*** EXTRACTED INFORMATION ***
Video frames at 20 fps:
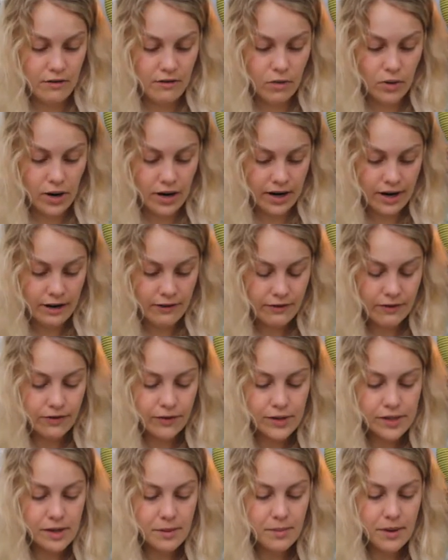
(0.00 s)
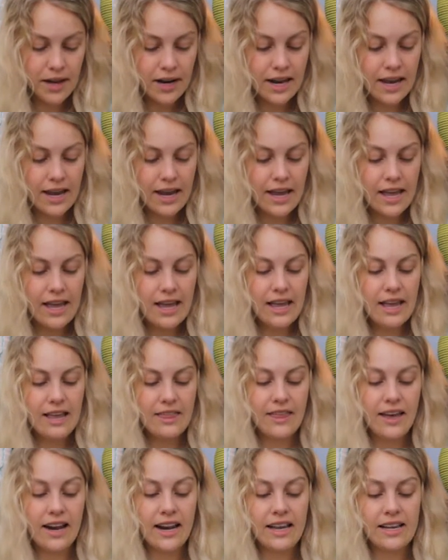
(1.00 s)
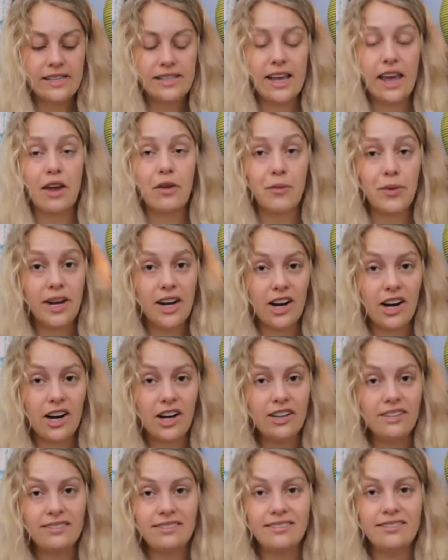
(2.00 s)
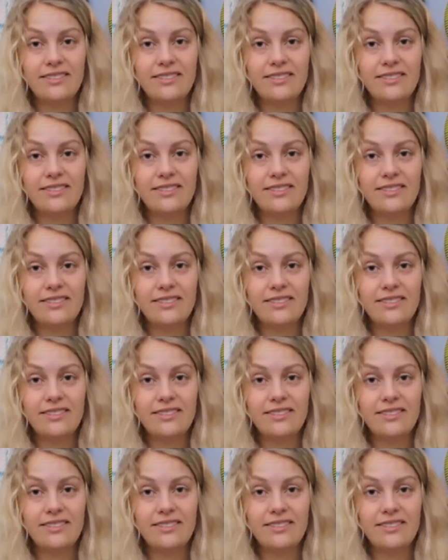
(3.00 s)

for a gift for somebody that is a reader,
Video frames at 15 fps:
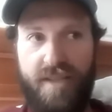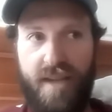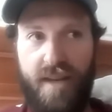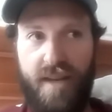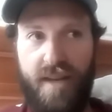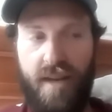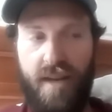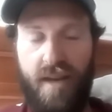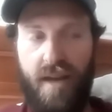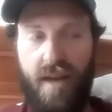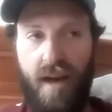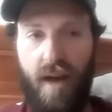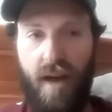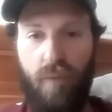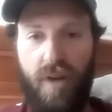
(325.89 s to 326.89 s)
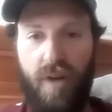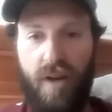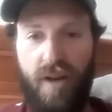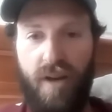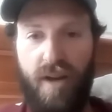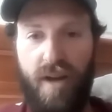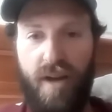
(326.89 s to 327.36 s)
And I went
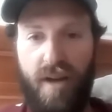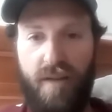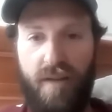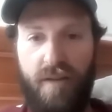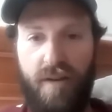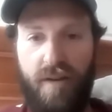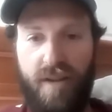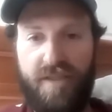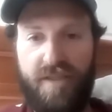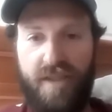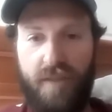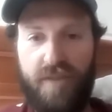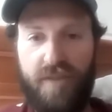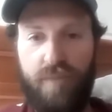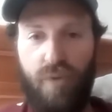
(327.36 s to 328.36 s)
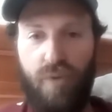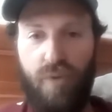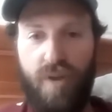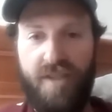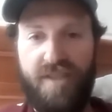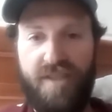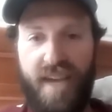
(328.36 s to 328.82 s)
on a, a
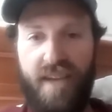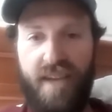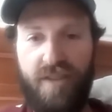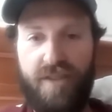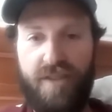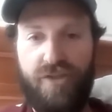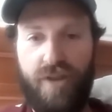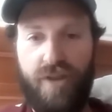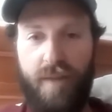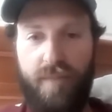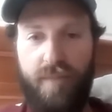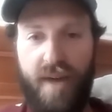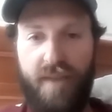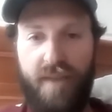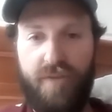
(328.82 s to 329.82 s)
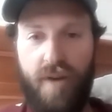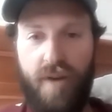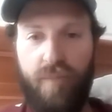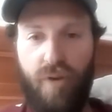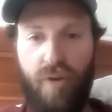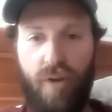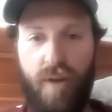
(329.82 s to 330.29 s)
self-supported cycling trip after I
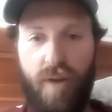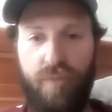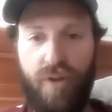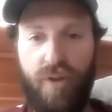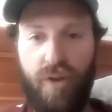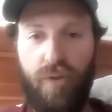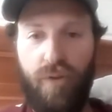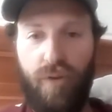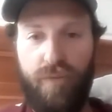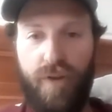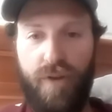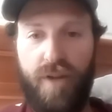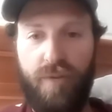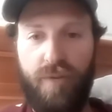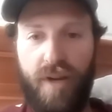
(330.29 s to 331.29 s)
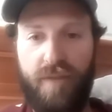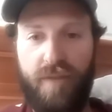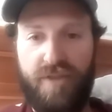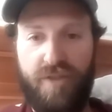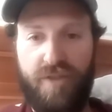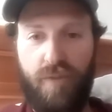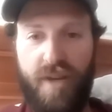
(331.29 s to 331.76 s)
broke up with a girlfriend when I
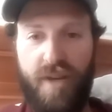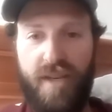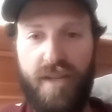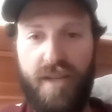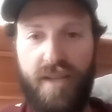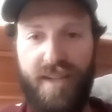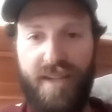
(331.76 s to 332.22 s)
was twenty,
*** End of EXTRACTED INFORMATION ***
#### [PROMPT]
For this exercise, transcribe exactly only the lines from the one containing "(330.29 s to 331.29 s)" through the end of the listing, inclusive, without the pictures.

#### [EXPECTED ANSWER]
(330.29 s to 331.29 s)
(331.29 s to 331.76 s)
broke up with a girlfriend when I
(331.76 s to 332.22 s)
was twenty,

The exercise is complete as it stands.